EXERCISE - Word for word, print each record, dropping any image it holds.

>>>

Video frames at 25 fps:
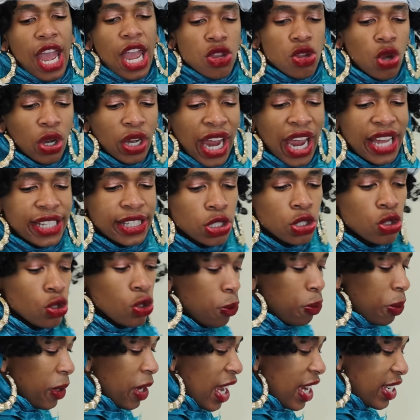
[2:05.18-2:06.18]
and your cat
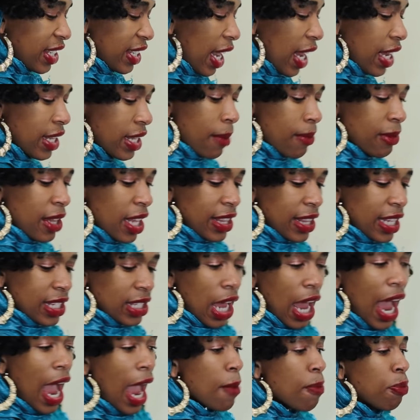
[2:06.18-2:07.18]
Snoopy and tell them that there's
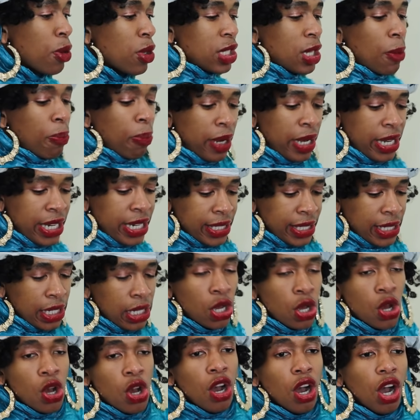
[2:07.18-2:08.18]
a high possibility
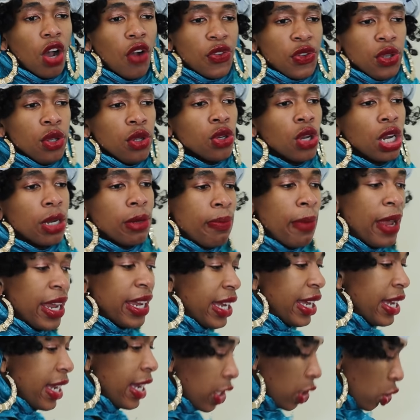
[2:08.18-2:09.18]
of you not
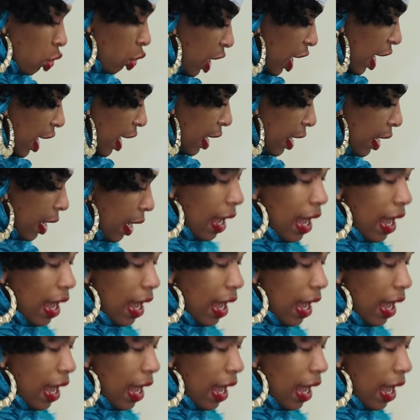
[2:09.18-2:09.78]
making it today.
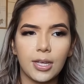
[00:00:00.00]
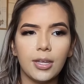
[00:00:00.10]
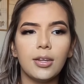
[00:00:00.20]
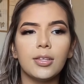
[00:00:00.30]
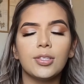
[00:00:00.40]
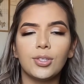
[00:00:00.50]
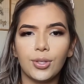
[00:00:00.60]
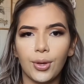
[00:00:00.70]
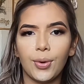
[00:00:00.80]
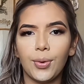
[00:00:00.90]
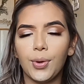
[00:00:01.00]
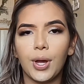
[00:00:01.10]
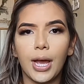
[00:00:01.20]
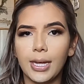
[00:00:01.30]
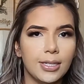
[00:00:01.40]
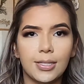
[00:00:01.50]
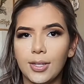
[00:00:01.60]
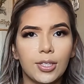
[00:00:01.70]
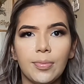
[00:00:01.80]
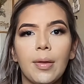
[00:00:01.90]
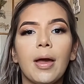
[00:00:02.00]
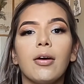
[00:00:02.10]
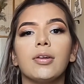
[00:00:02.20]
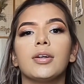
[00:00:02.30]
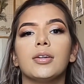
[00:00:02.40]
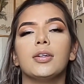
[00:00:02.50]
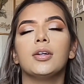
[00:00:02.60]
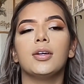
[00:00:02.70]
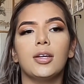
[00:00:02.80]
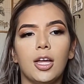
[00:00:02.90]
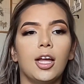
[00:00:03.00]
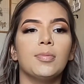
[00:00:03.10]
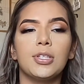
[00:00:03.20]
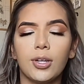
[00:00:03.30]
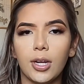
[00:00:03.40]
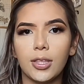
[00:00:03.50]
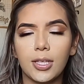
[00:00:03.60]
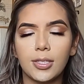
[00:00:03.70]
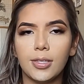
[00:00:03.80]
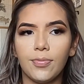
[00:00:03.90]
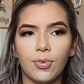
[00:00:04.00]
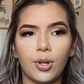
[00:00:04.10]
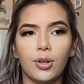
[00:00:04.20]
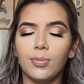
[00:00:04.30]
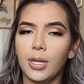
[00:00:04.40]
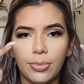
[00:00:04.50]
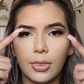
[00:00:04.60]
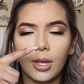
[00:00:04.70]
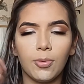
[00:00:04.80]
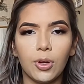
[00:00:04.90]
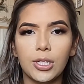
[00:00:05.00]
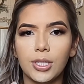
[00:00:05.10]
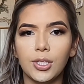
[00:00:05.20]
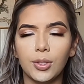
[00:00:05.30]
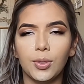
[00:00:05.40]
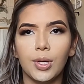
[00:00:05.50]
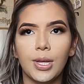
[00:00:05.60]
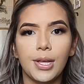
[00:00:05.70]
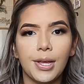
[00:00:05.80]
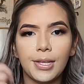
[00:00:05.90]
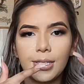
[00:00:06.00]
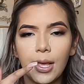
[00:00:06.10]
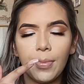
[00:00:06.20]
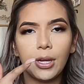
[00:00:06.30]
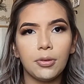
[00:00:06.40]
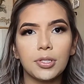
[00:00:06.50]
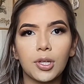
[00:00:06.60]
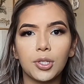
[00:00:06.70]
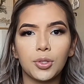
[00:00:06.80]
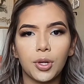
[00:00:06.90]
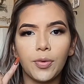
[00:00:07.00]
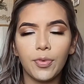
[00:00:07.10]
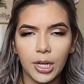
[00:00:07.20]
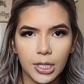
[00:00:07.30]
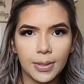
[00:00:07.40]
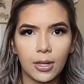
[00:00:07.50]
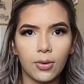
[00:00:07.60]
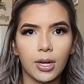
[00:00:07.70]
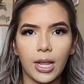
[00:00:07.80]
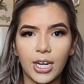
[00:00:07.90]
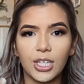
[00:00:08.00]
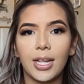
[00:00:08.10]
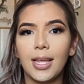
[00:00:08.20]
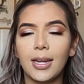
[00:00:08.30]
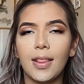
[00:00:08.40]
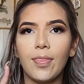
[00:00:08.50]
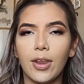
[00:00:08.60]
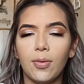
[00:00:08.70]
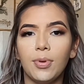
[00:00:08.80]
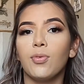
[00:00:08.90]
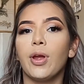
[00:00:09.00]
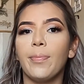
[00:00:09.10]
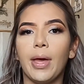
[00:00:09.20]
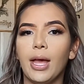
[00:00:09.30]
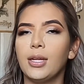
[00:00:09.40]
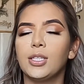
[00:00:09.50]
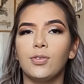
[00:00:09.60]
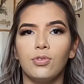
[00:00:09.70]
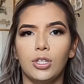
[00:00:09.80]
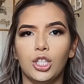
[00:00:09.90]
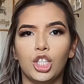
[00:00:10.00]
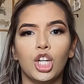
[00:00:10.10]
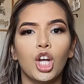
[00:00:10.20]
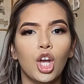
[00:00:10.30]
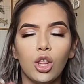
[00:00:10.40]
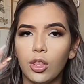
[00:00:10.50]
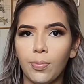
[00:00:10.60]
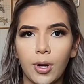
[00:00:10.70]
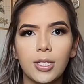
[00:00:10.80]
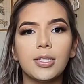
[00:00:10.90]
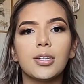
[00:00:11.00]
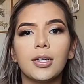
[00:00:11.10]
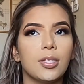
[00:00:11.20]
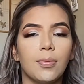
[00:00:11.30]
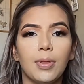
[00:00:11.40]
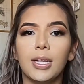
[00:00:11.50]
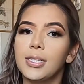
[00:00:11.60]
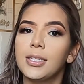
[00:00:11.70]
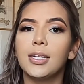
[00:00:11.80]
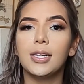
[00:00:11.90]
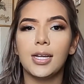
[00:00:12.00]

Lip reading: side. So I still did my powder. I'm still gonna let that sit for a little bit. I'm going to set my nose contour, finish my lower lash line, and then I'll be right back to finish the bronzer, the blush,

<<<

TASK OUTPUT -
Video frames at 25 fps:
[2:05.18-2:06.18]
and your cat
[2:06.18-2:07.18]
Snoopy and tell them that there's
[2:07.18-2:08.18]
a high possibility
[2:08.18-2:09.18]
of you not
[2:09.18-2:09.78]
making it today.
[00:00:00.00]
[00:00:00.10]
[00:00:00.20]
[00:00:00.30]
[00:00:00.40]
[00:00:00.50]
[00:00:00.60]
[00:00:00.70]
[00:00:00.80]
[00:00:00.90]
[00:00:01.00]
[00:00:01.10]
[00:00:01.20]
[00:00:01.30]
[00:00:01.40]
[00:00:01.50]
[00:00:01.60]
[00:00:01.70]
[00:00:01.80]
[00:00:01.90]
[00:00:02.00]
[00:00:02.10]
[00:00:02.20]
[00:00:02.30]
[00:00:02.40]
[00:00:02.50]
[00:00:02.60]
[00:00:02.70]
[00:00:02.80]
[00:00:02.90]
[00:00:03.00]
[00:00:03.10]
[00:00:03.20]
[00:00:03.30]
[00:00:03.40]
[00:00:03.50]
[00:00:03.60]
[00:00:03.70]
[00:00:03.80]
[00:00:03.90]
[00:00:04.00]
[00:00:04.10]
[00:00:04.20]
[00:00:04.30]
[00:00:04.40]
[00:00:04.50]
[00:00:04.60]
[00:00:04.70]
[00:00:04.80]
[00:00:04.90]
[00:00:05.00]
[00:00:05.10]
[00:00:05.20]
[00:00:05.30]
[00:00:05.40]
[00:00:05.50]
[00:00:05.60]
[00:00:05.70]
[00:00:05.80]
[00:00:05.90]
[00:00:06.00]
[00:00:06.10]
[00:00:06.20]
[00:00:06.30]
[00:00:06.40]
[00:00:06.50]
[00:00:06.60]
[00:00:06.70]
[00:00:06.80]
[00:00:06.90]
[00:00:07.00]
[00:00:07.10]
[00:00:07.20]
[00:00:07.30]
[00:00:07.40]
[00:00:07.50]
[00:00:07.60]
[00:00:07.70]
[00:00:07.80]
[00:00:07.90]
[00:00:08.00]
[00:00:08.10]
[00:00:08.20]
[00:00:08.30]
[00:00:08.40]
[00:00:08.50]
[00:00:08.60]
[00:00:08.70]
[00:00:08.80]
[00:00:08.90]
[00:00:09.00]
[00:00:09.10]
[00:00:09.20]
[00:00:09.30]
[00:00:09.40]
[00:00:09.50]
[00:00:09.60]
[00:00:09.70]
[00:00:09.80]
[00:00:09.90]
[00:00:10.00]
[00:00:10.10]
[00:00:10.20]
[00:00:10.30]
[00:00:10.40]
[00:00:10.50]
[00:00:10.60]
[00:00:10.70]
[00:00:10.80]
[00:00:10.90]
[00:00:11.00]
[00:00:11.10]
[00:00:11.20]
[00:00:11.30]
[00:00:11.40]
[00:00:11.50]
[00:00:11.60]
[00:00:11.70]
[00:00:11.80]
[00:00:11.90]
[00:00:12.00]

Lip reading: side. So I still did my powder. I'm still gonna let that sit for a little bit. I'm going to set my nose contour, finish my lower lash line, and then I'll be right back to finish the bronzer, the blush,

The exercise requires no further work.